- _WHAT YOU NEED TO DO_
Print, exactly as they stand, the lines below from the one that has "(169.57 s to 170.57 s)" to the one that has "(177.57 s to 178.57 s)", inclusive, leaving out the pictures.

- _WORKING DATA_
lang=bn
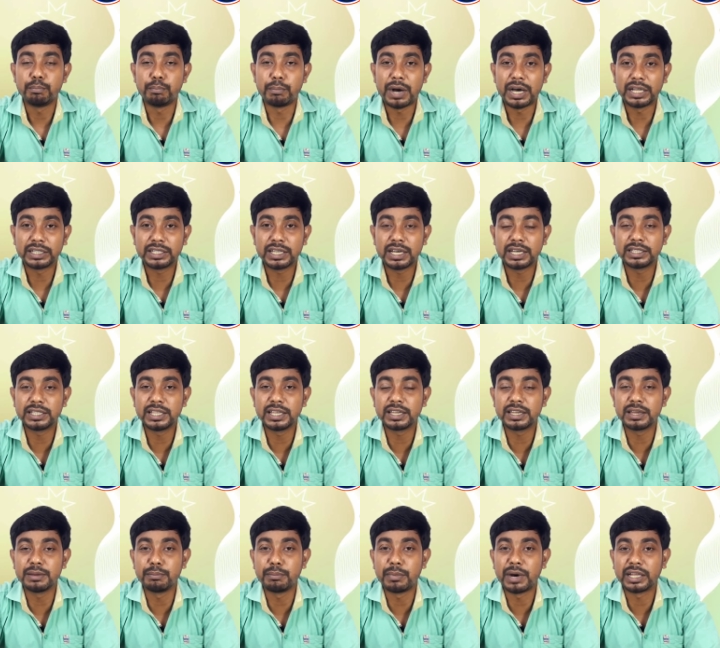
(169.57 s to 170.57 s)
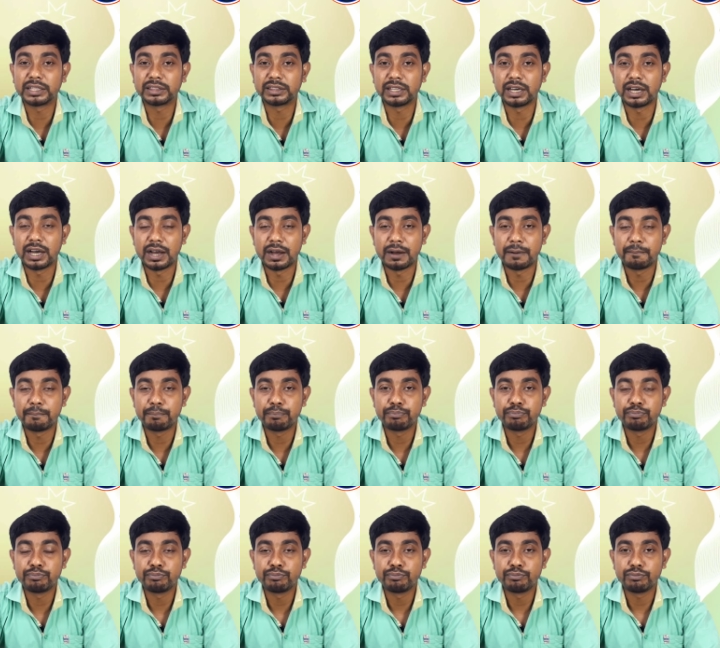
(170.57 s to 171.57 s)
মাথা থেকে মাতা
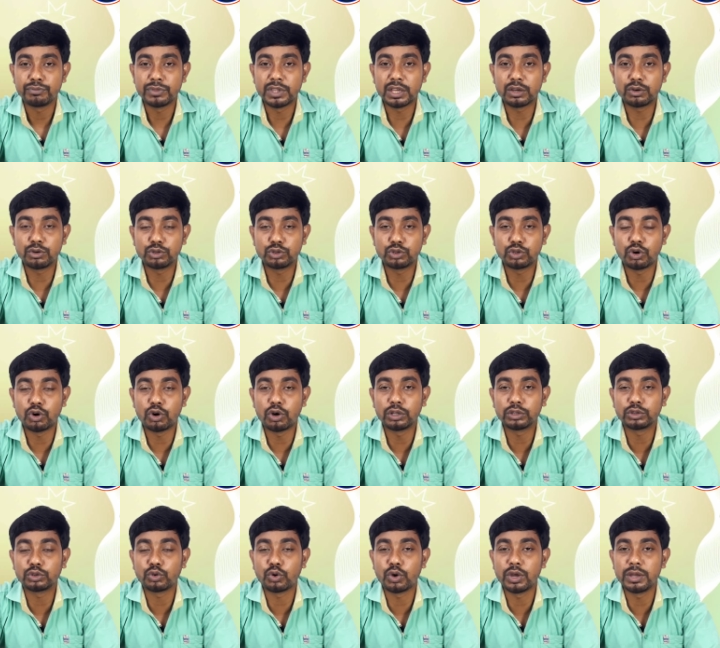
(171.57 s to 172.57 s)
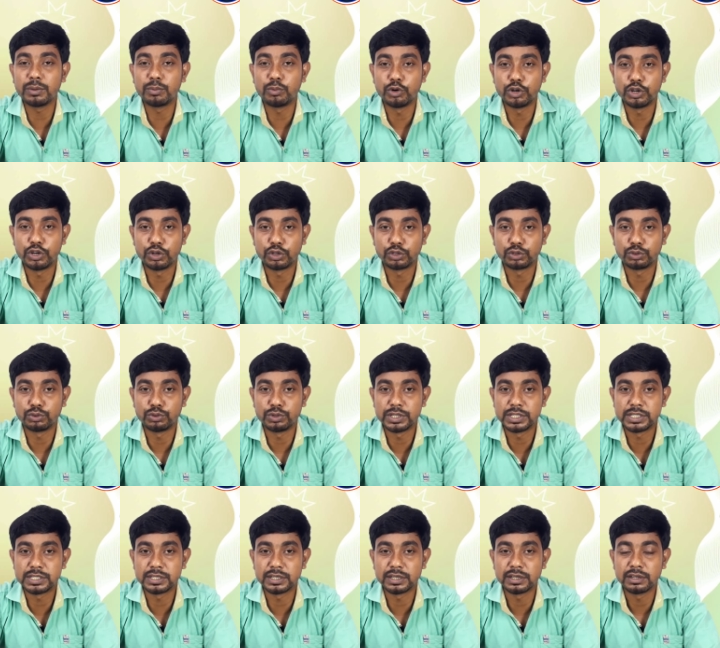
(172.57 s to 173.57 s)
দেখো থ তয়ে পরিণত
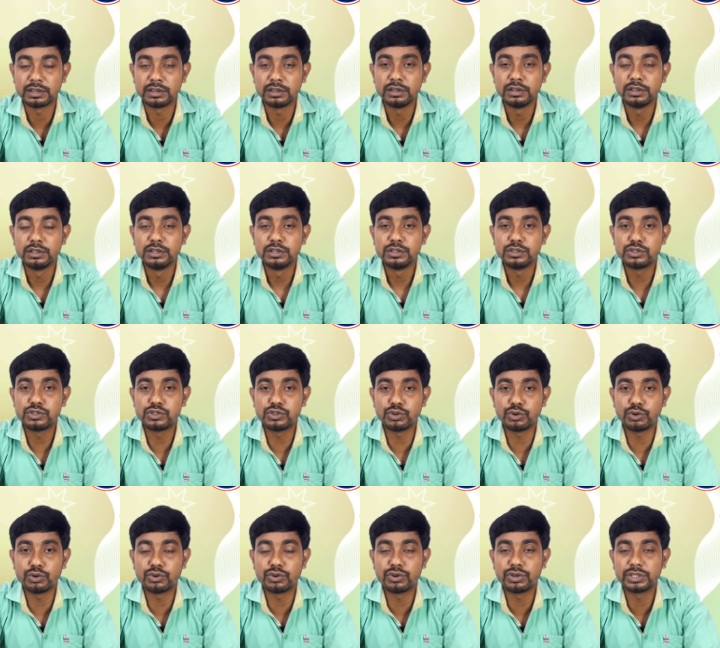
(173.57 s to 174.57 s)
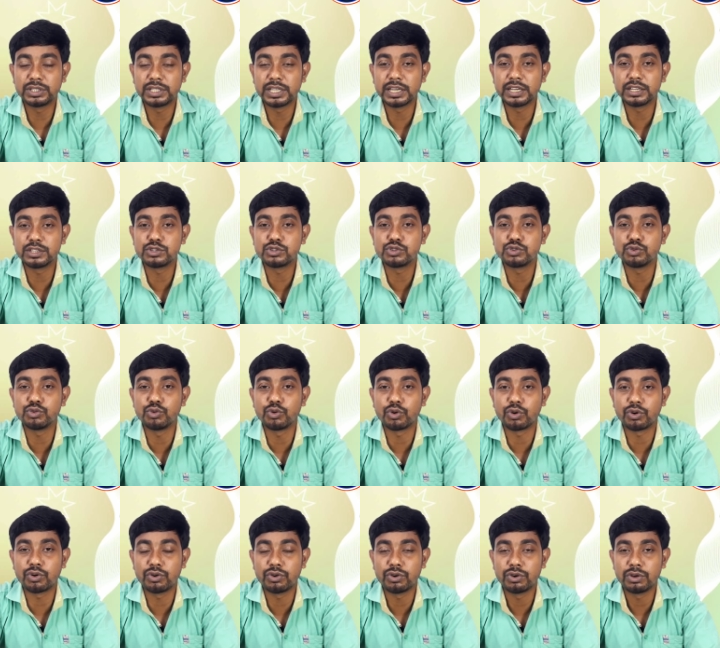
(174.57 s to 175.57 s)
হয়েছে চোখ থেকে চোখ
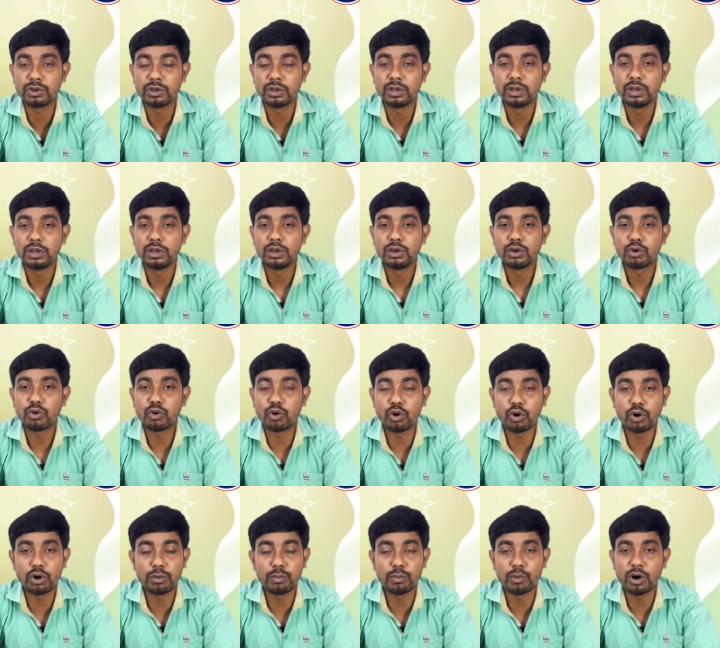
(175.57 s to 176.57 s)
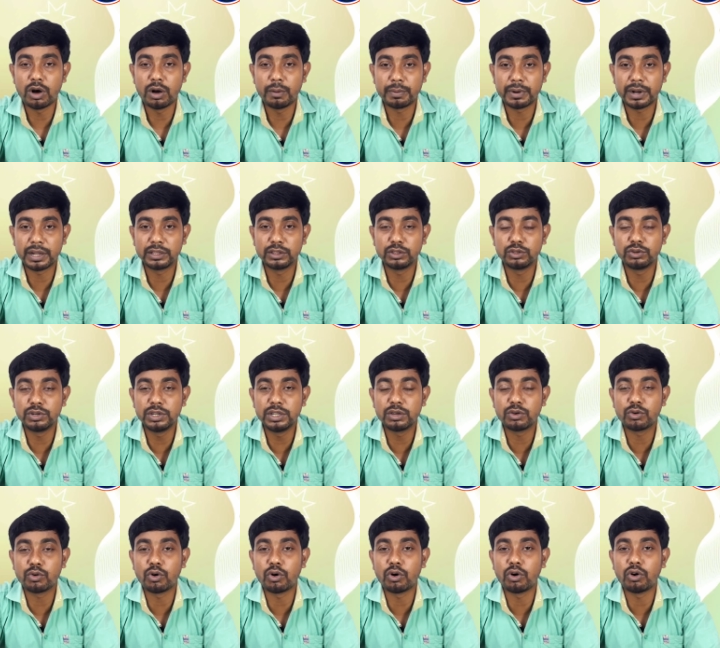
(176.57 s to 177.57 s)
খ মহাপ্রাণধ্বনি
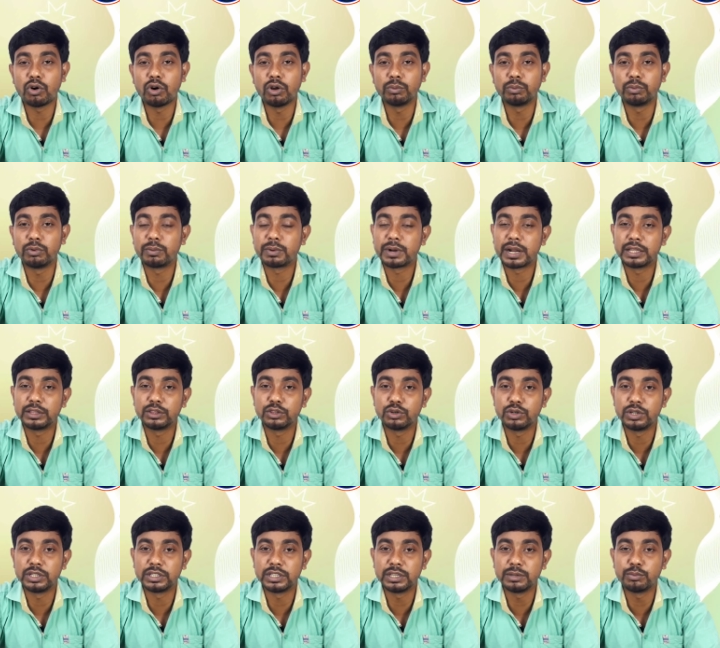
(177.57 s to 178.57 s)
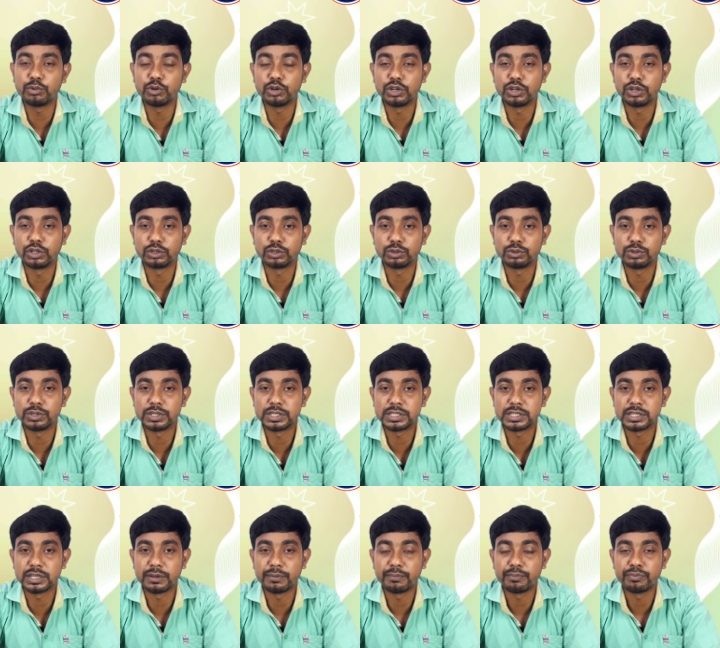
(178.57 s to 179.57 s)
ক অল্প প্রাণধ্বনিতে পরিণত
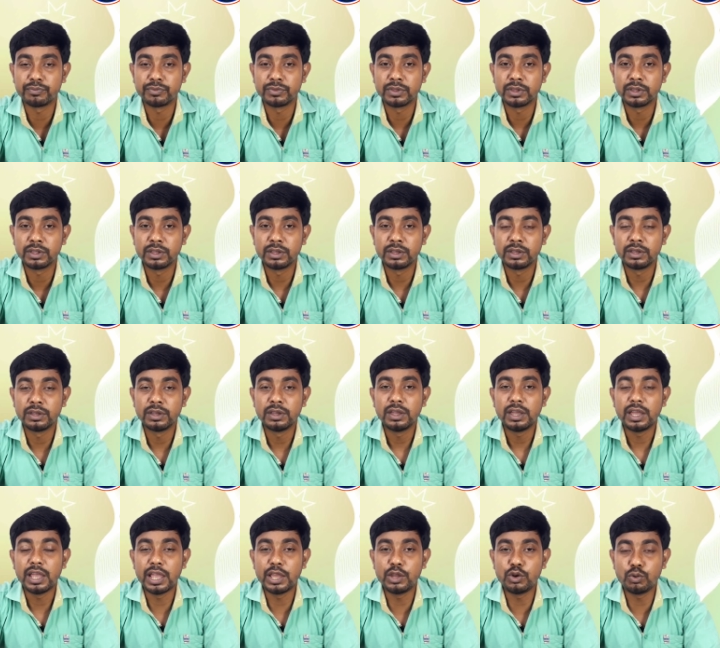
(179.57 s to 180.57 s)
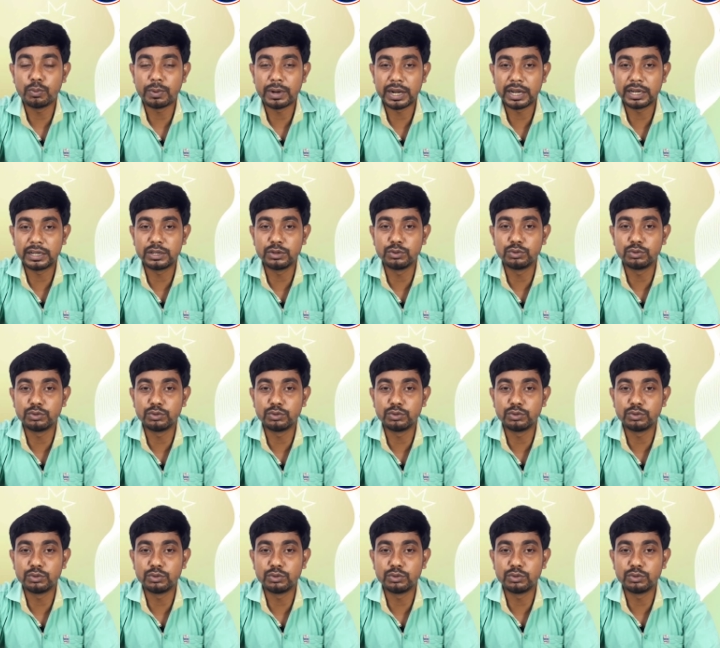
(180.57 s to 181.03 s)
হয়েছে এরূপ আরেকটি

--

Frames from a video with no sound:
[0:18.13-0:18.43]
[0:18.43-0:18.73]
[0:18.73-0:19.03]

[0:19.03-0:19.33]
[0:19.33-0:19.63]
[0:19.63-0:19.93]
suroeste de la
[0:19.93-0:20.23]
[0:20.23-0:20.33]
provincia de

- _EXERCISE RESULT_
(169.57 s to 170.57 s)
(170.57 s to 171.57 s)
মাথা থেকে মাতা
(171.57 s to 172.57 s)
(172.57 s to 173.57 s)
দেখো থ তয়ে পরিণত
(173.57 s to 174.57 s)
(174.57 s to 175.57 s)
হয়েছে চোখ থেকে চোখ
(175.57 s to 176.57 s)
(176.57 s to 177.57 s)
খ মহাপ্রাণধ্বনি
(177.57 s to 178.57 s)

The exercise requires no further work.